Weaver’s 90-day virtual TDY ended in early June and Anderson now takes over the final phases of the project. Following Weaver’s identification and research, Anderson’s responsibility is to analyze the data in order to develop and implement a solution in support of the security credentialing requirement.

“It’s on me to take the next step to problem solving methodology and start working the analysis of the data that Ms. Weaver realized in the tasker,” said Anderson. “Everybody is going to come back and tell us who has been trained, who needs the training. This will provide a lot of information, where I can then extract facts and make assumptions on how we are going to manage and track the certification process.”

Although Anderson doesn’t believe the remote work environment fully replaces in-person interaction, he does think it offers a valid solution for the team to overcome the challenges.

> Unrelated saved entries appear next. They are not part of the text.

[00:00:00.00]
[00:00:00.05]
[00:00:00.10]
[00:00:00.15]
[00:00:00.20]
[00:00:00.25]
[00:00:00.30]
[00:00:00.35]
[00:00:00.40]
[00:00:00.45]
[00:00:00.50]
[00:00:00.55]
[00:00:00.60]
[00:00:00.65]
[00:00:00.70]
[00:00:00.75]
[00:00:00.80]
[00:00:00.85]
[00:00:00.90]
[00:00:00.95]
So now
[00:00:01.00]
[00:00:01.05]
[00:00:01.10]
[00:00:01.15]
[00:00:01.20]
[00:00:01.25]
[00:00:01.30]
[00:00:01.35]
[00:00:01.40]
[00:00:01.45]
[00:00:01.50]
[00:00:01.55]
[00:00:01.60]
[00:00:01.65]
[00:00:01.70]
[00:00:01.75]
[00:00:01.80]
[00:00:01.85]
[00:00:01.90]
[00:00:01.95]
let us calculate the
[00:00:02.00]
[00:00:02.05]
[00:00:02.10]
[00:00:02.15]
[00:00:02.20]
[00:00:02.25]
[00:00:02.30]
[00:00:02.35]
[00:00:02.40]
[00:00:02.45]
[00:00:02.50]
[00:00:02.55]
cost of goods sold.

“The technology that we have these days has made it absolutely possible for things like this to happen,” said Anderson. “We can still work around things like a pandemic and be able to get things done. I don’t think it’s going to completely and totally replace face-to-face conversation, but it’s phenomenal how we’ve been able to adjust.”

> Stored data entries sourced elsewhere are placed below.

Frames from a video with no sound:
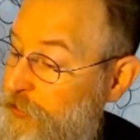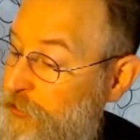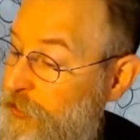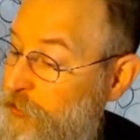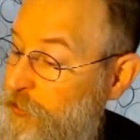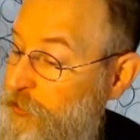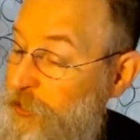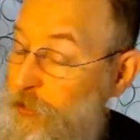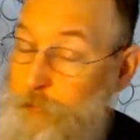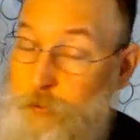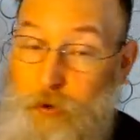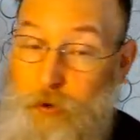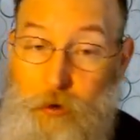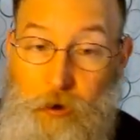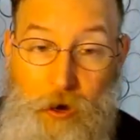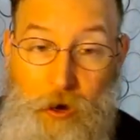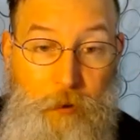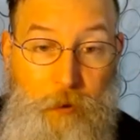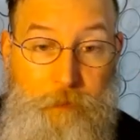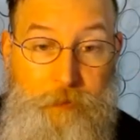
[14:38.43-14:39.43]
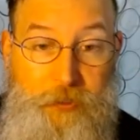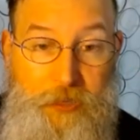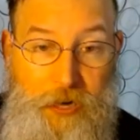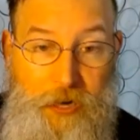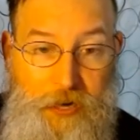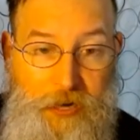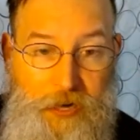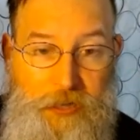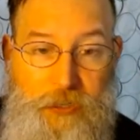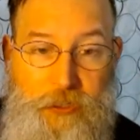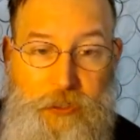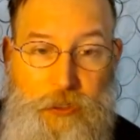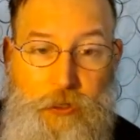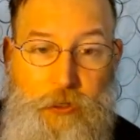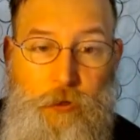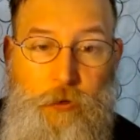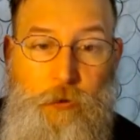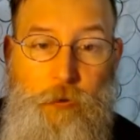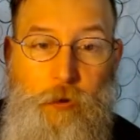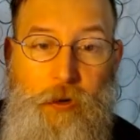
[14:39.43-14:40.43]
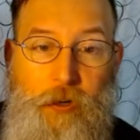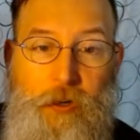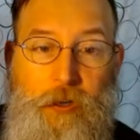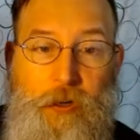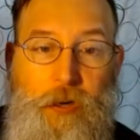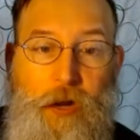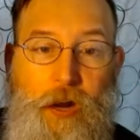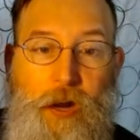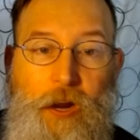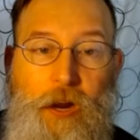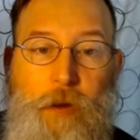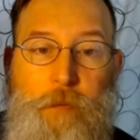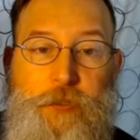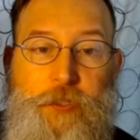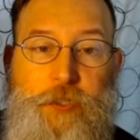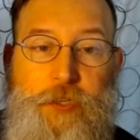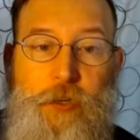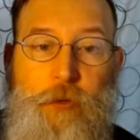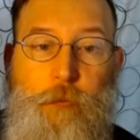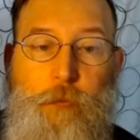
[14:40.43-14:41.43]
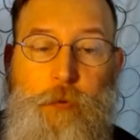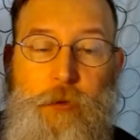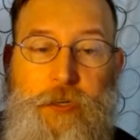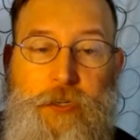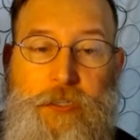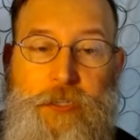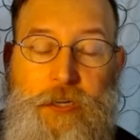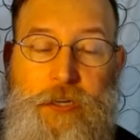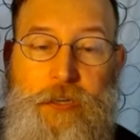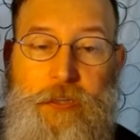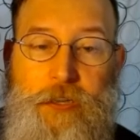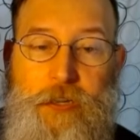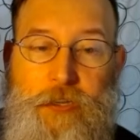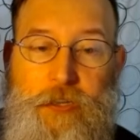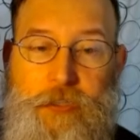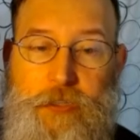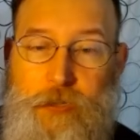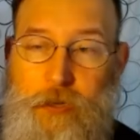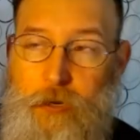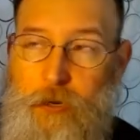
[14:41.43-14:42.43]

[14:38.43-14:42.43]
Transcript: issue number 1082. Still really digging this.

Unlike Anderson, Weaver thinks the challenges faced by COVID actually enhanced her work ethic by limiting distractions and allowing more focus on her responsibilities.

“Regardless of location and regardless of time zone, to work a project like this you have to be a self-starter,” said Weaver. “I will tell you what COVID and teleworking allowed me to do was singularly focus without much distraction. I guess the experience just really enhanced me work ethic.”

Despite a time difference, a global pandemic, and thousands of miles separating Weaver and Anderson from Coviello, the selectees of the ETM program are not only helping AMC and Army solve a problem, but also gaining priceless professional development through a unique experience. Their efforts will go a long way toward enhancing Army workforce professionalization and overall Army Security readiness.